Sarah, the speaker of #1, waaay later in the book, marries Ta-gaid, a Navajo man who reads Latin and quoted Byron's "She walks in beauty" while courting her.

I wanted to foreshadow her encounter with a Native American, and his ancient cultural beliefs, a how what she considered 'savage' is an essential part of her healing.

Or am I so off base I should change teams?

Marji Laine - Faith Driven Fiction said...

I also thought of the opening to REBECCA. Such a haunted feeling it left.

Marian said...

Thank you so much. This is a very instructive post. I love those Aha bits of writing. You have explained it so well, I think I can do it now.

Latayne C Scott said...

Josey, are you currently working on a novel? How might you use the "Aha! factor

Cherry, I am also a Priscilla believer. Not a feminist, but a believer.

Susie, are you finding that foreshadowing is becoming more naturally to you (as well as gently?)

Jennifer, since I grew up literally within sight of Shiprock, the Navajo culture is very important to me. How cool that you're writing a novel about that; and also the connection with Byron. I never made that connection myself. Very cool.

Marji, do you know the more recent novel with a different POV I was asking about?

And Marian, you are so welcome.

Susie Finkbeiner said...

Latayne, yes. Although it is very different this time. It points less to a twist (like in the first novel) and more to...well...what happens (I don't want to tell too much yet). I think that it is just "something I do" when I'm thinking and dreaming of the novel. Does that make sense?

Hallie Ephron said...

Latayne - Thanks for quoting my book!

Love foreshadowing... But it can quickly shade over into klunky telegraphing (unsubtly bashing the reader over the head with a heavy hint of what's coming) that takes ALL the fun out of the big reveal later.

A great piece of foreshadowing is the end of the first scene in GONE GIRL, Nick thinking about how he'd know his wife anywhere by the shape of her head but he has no idea what's going on in her mind. In a nutshell, it's what the book is all about -- what WAS she thinking -- and it's all the more shocking when we find out.

Latayne C Scott said...

Susie, it does sound like it's more natural to you.
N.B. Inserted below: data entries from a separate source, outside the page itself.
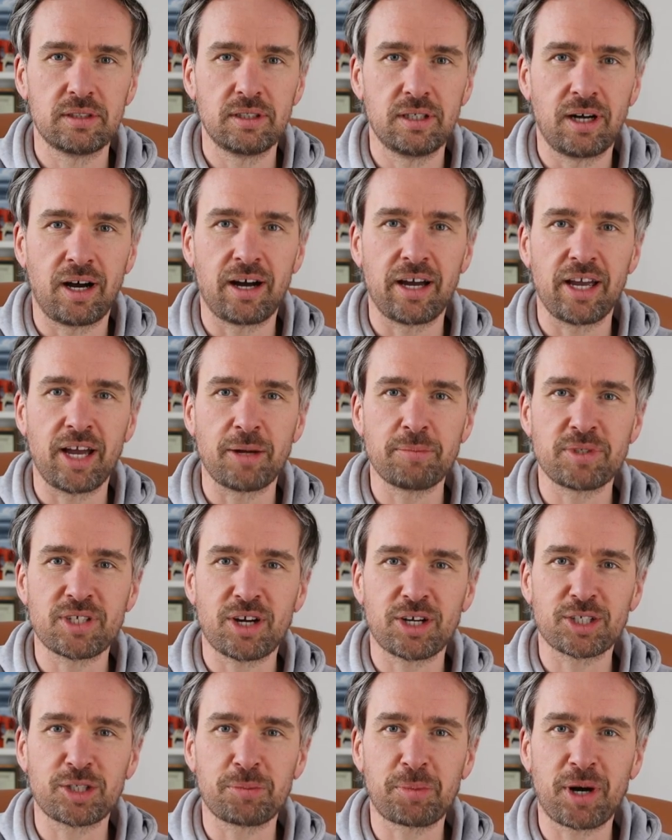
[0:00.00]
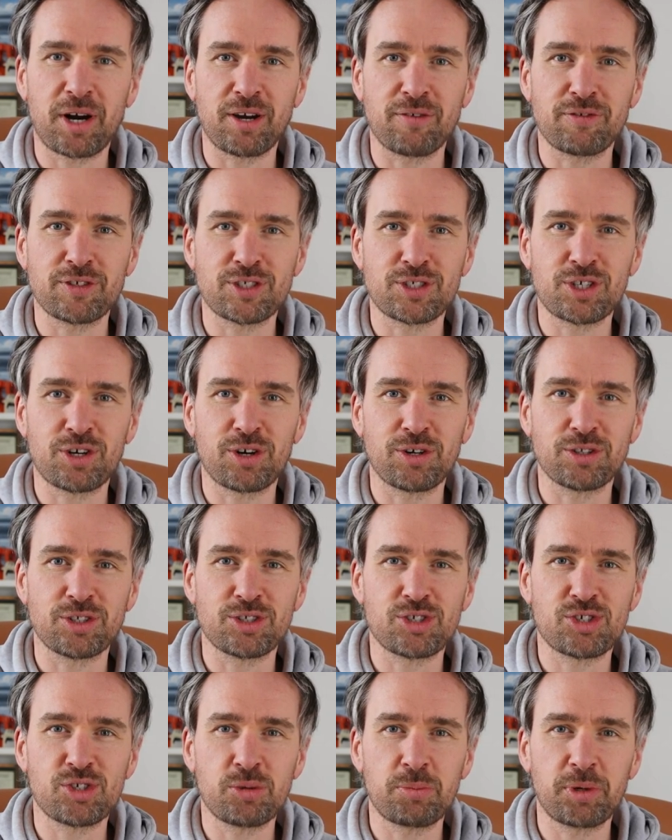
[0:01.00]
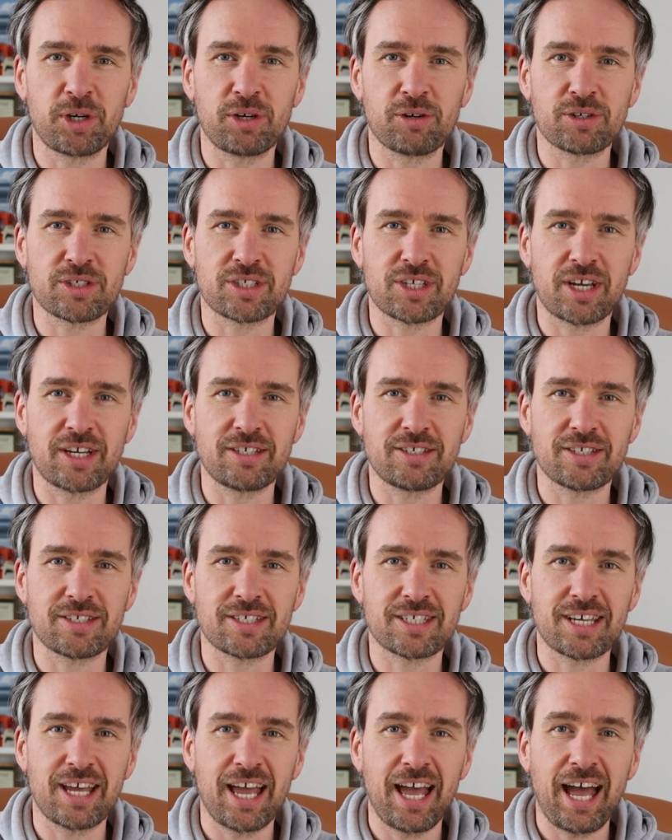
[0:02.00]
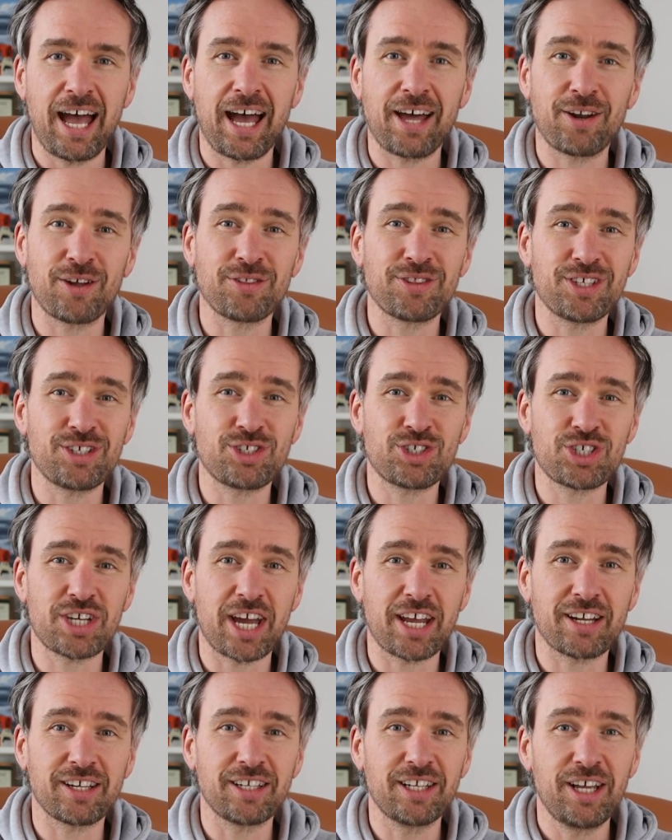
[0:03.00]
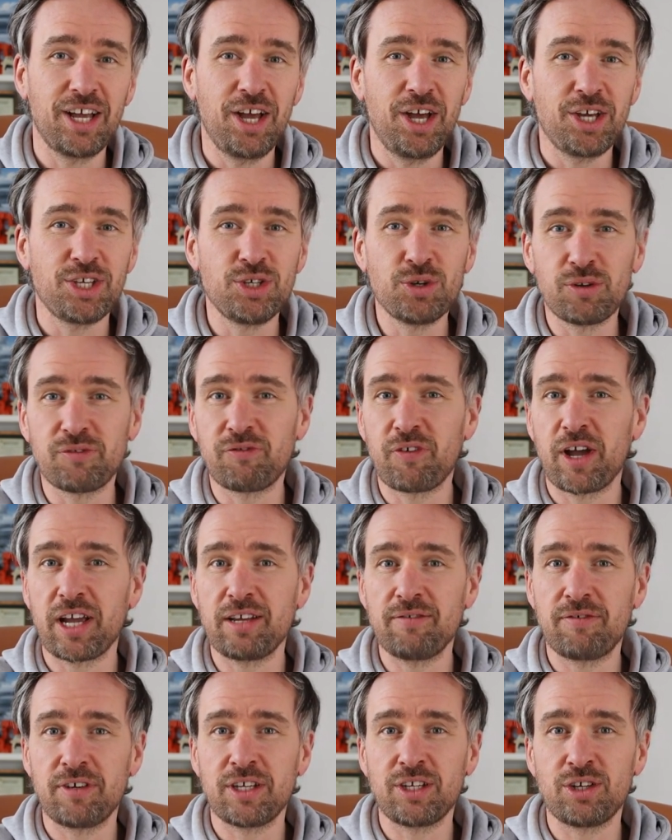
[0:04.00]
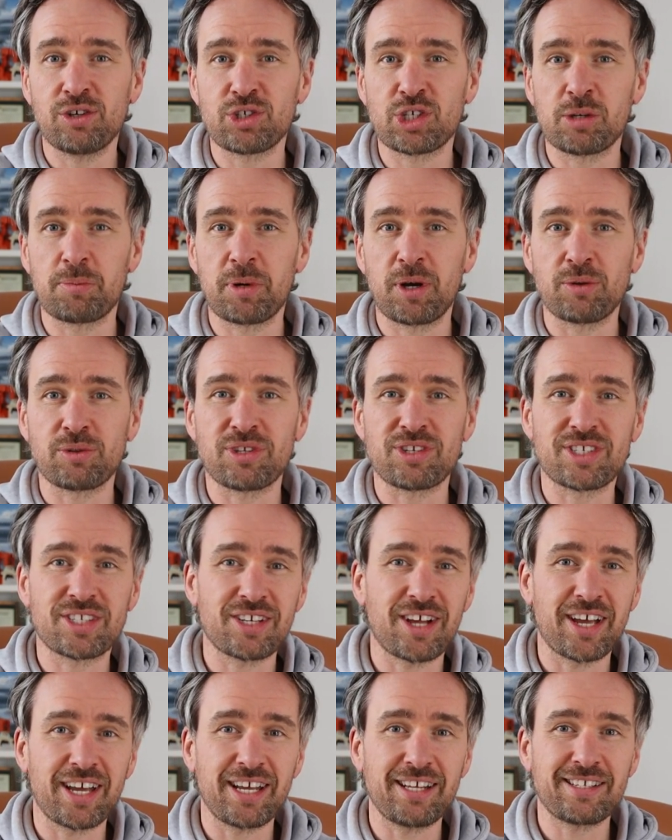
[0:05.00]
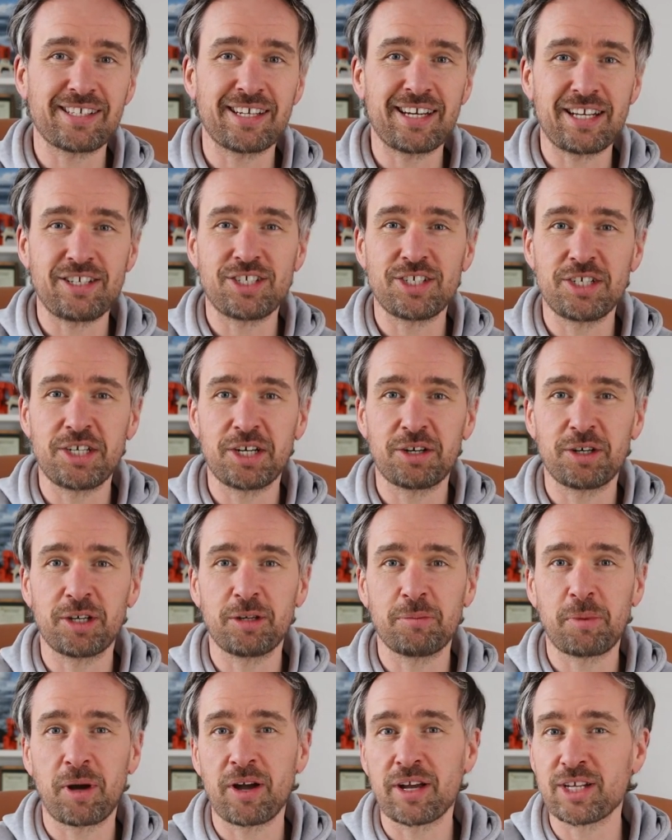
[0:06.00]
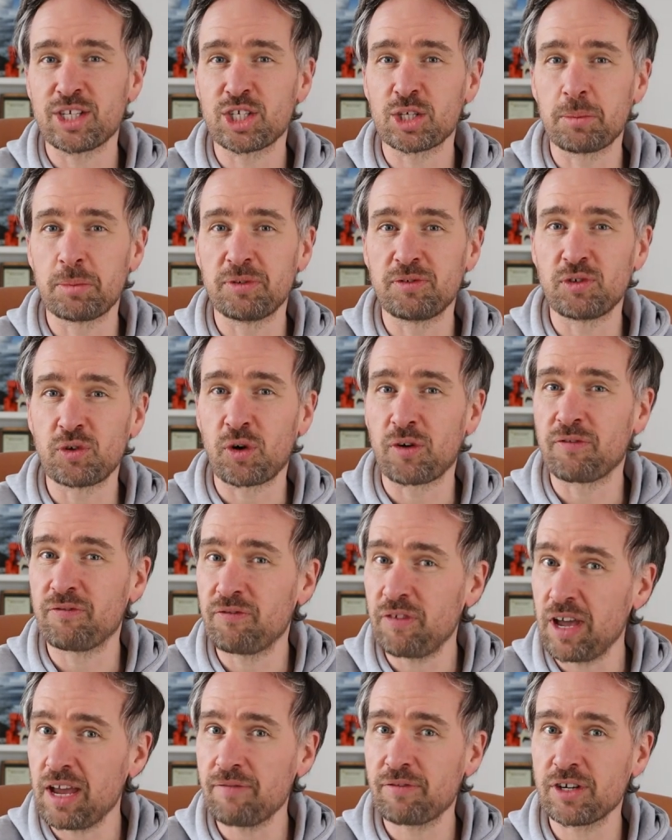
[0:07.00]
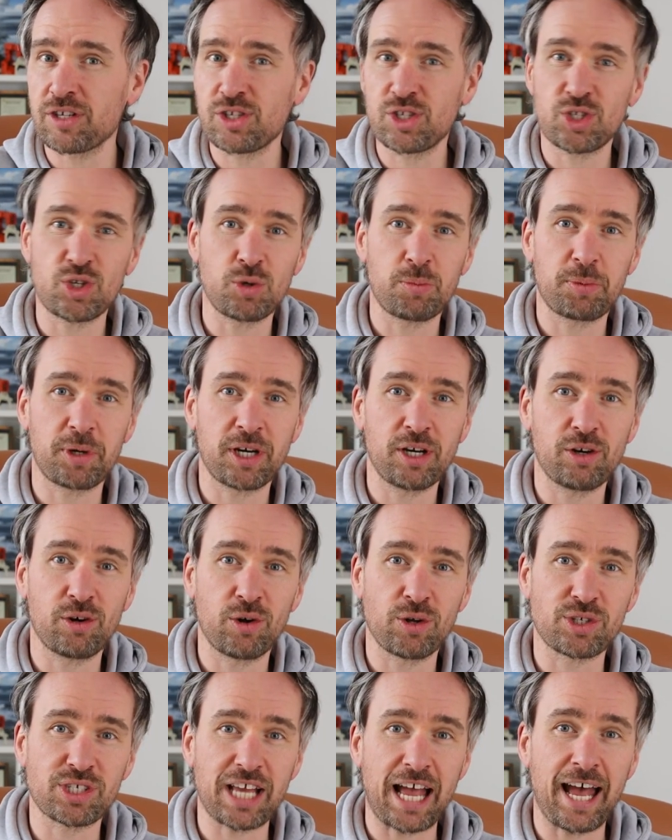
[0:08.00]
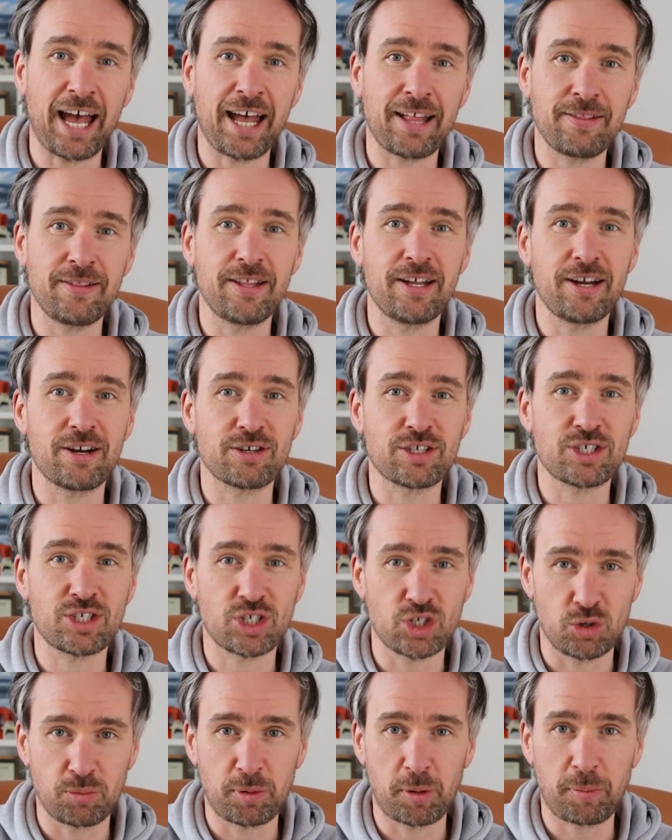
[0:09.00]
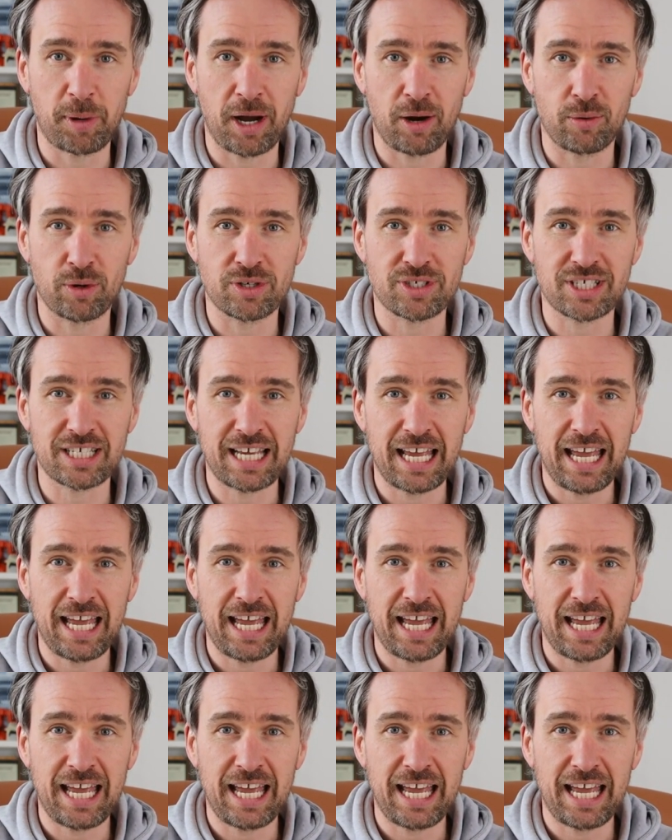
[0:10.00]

I'm Dr. Barry Fitzgerald, the superhero scientist, and on this channel, you'll find videos about the science and engineering behind some of your favorite superheroes and their superpowers.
Hallie, we are so honored not only to have you join us, but also for that killer definition and insight.

NM readers, Hallie also has a very insightful article in the current O magazine.

Hallie Ephron said...

THANKS, Latayne - and MY new book is out 4/2 (There Was an Old Woman) and I'm trying to think if I use foreshadowing... which is making me think about what's the difference between foreshadowing and ESTABLISHING. You know, establishing early in a novel that a cliff is steep and treacherous, for instance, long before someone tries to push your character off it.

Latayne C Scott said...

Oh, thank you for distinguishing between establishing and foreshadowing. Great example!

Hey, my newest book releases April 2, too! An apparently charmed day . . .

Jennifer Major said...

Latayne, I spent some time in Ft Defiance/Window Rock last summer, and all around AZ and NM, and to Bosque Redondo in Ft Sumner, NM. What an awful place. I'm hoping to get up to Canyon de Chelly and Chinle on my next trip.

Latayne C Scott said...

Beauty is in the eye of the beholder--- to me those are lovely places!

Jennifer Major said...

Latayne, I am DYING to see De Chelly. I have a contact in Blue Gap who mentioned riding through. AHHH!!Praying on that one!( And I even know how to pronounce it!) I loved all those places and the people who opened their hearts and private family history to me. I thought the Bosque itself was gorgeous, but the history is terrible. I could live in Northern AZ If hubs would go? We'd be long gone from here.

Latayne C Scott said...

I've never seen it myself! We should go together!

Jennifer Major said...

Are you serious? I'd love that!!

Latayne C Scott said...

Hey, it could happen. You might come this way? If I can't get away for an excursion, I'm almost certain I can at least have a cuppa with you!